On Thu, 03.01.2008 at 09:47:34 +0800, Rong-en Fan wrote:
> Hi folks,
> 
> Recently, I'm looking into 100150 which reports END key does not working in
> mutt. With some help from ncurses author, I think this problem is caused by
> our termcap. To be specific, our termcap defines kH, @7 (the END key), and *6
> to \EOF. ncurses has the limitation that it will only return the first matched
> key back. So, in ncurses based program, it receives kH instead of @7 when you
> hit END.

Thanks for taking up the ball! It is not only the END key, though. The
KP_Enter is missing, too.

Is there some documentation on what kH, @7, etc. all means? I see that
Home (^[OH) and End (^[OF) are there in /etc/termcap but only Return
(^M) and not KP_Enter (^[OM).
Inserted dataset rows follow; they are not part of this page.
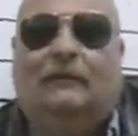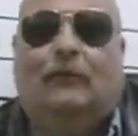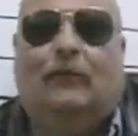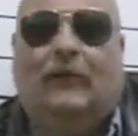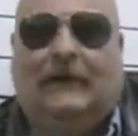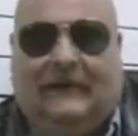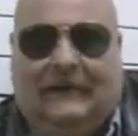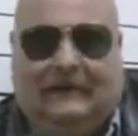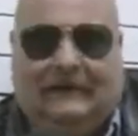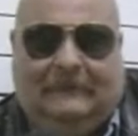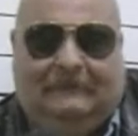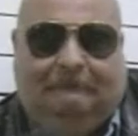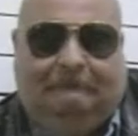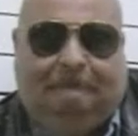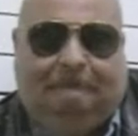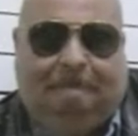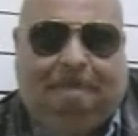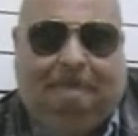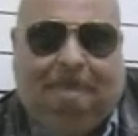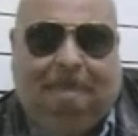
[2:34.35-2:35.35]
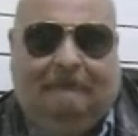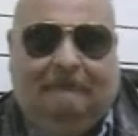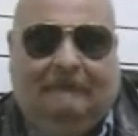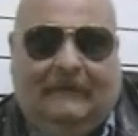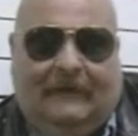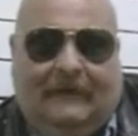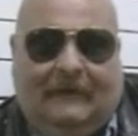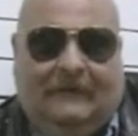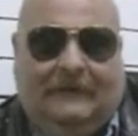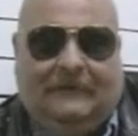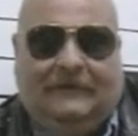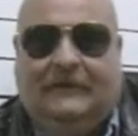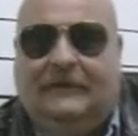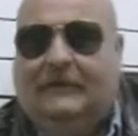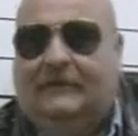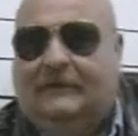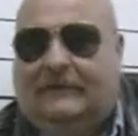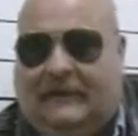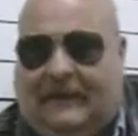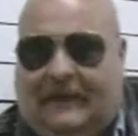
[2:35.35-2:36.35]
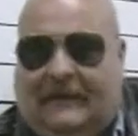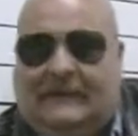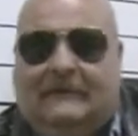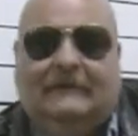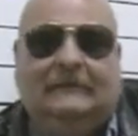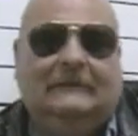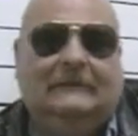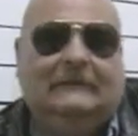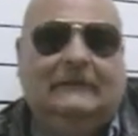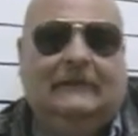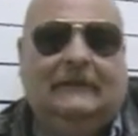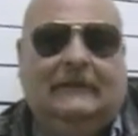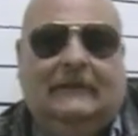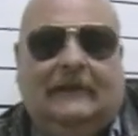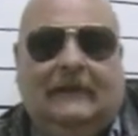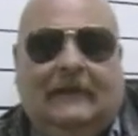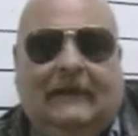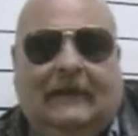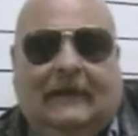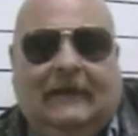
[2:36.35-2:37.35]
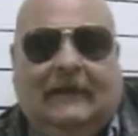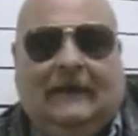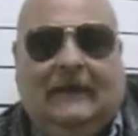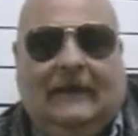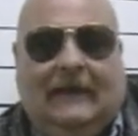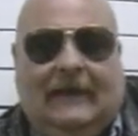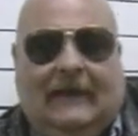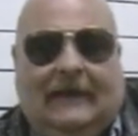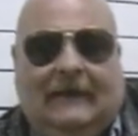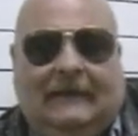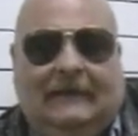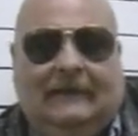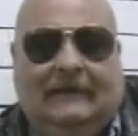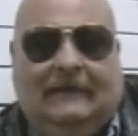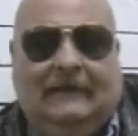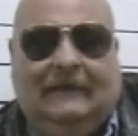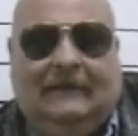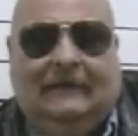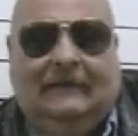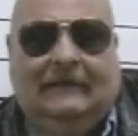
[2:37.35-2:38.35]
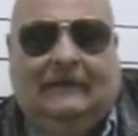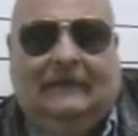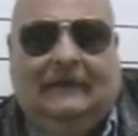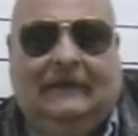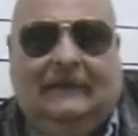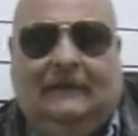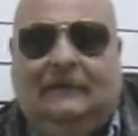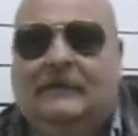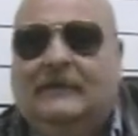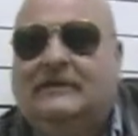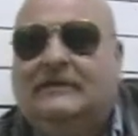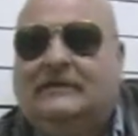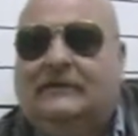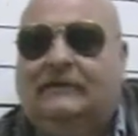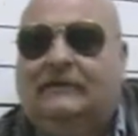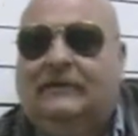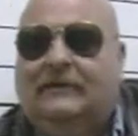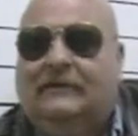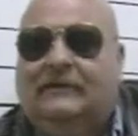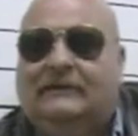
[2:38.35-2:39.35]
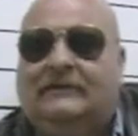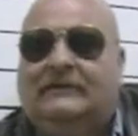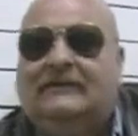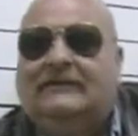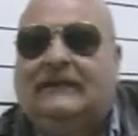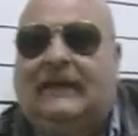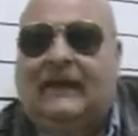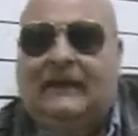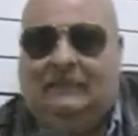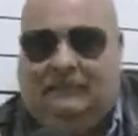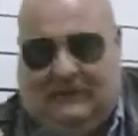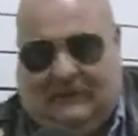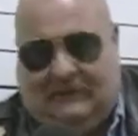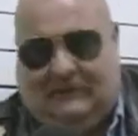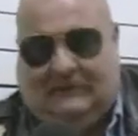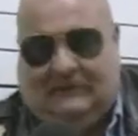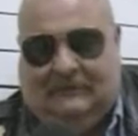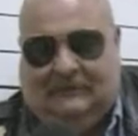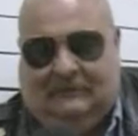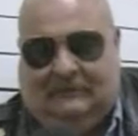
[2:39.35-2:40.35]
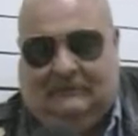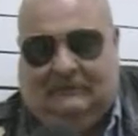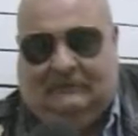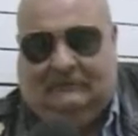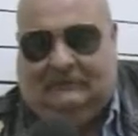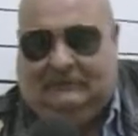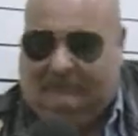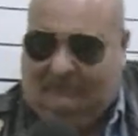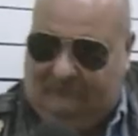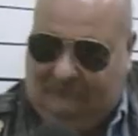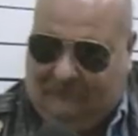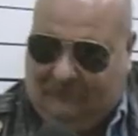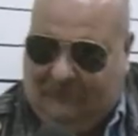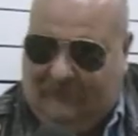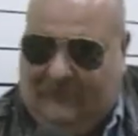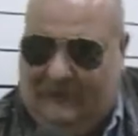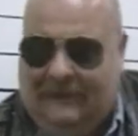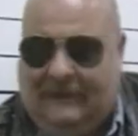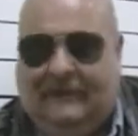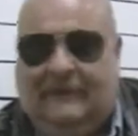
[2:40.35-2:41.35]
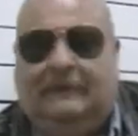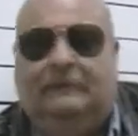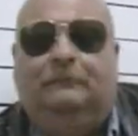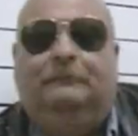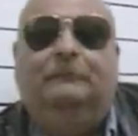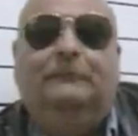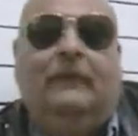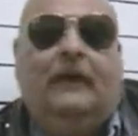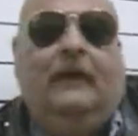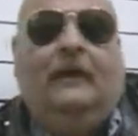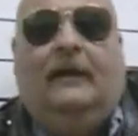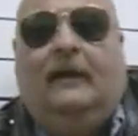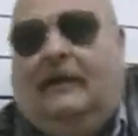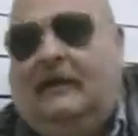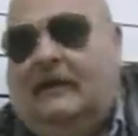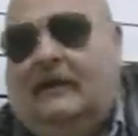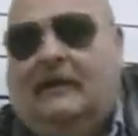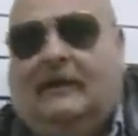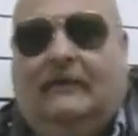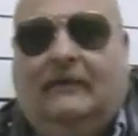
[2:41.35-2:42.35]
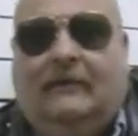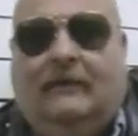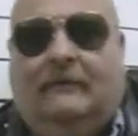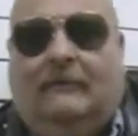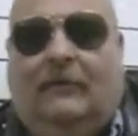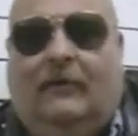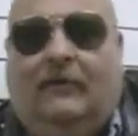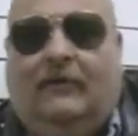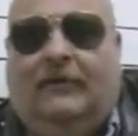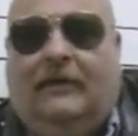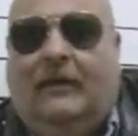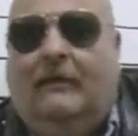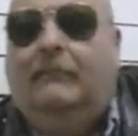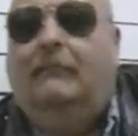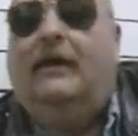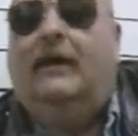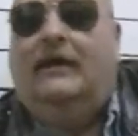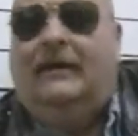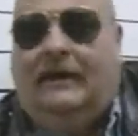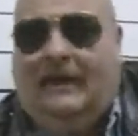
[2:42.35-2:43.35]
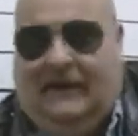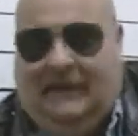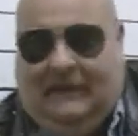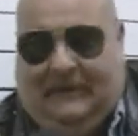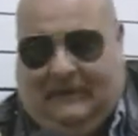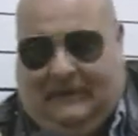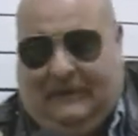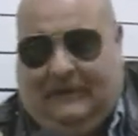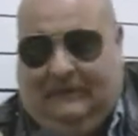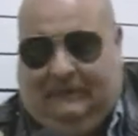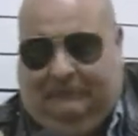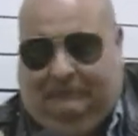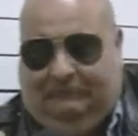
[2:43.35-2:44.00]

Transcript: run in just the other night, and in the midst of their excitement running in, they were both butt naked.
What would be the symbol required to map
^[OM to?

I see that vt100 has @8=\EOM, is this what I'm looking for and do we
want it in the xterm definition?

> I just checked NetBSD's termcap, they only defines @7 to \EOF in xterm entry.
> Also, on a Linux box, infocmp shows that only @7 is defined but not *6 and kH.
> So, I'm wondering whether we should remove those two keys (kH and @7)?

They also define @8=\EOM right next to @7.

I wonder, though, how do I activate the change? I changed /etc/termcap,
opened a new xterm but mutt's behaviour hasn't changed ...

Cheers,
Ulrich Spoerlein
-- 
It is better to remain silent and be thought a fool,
than to speak, and remove all doubt.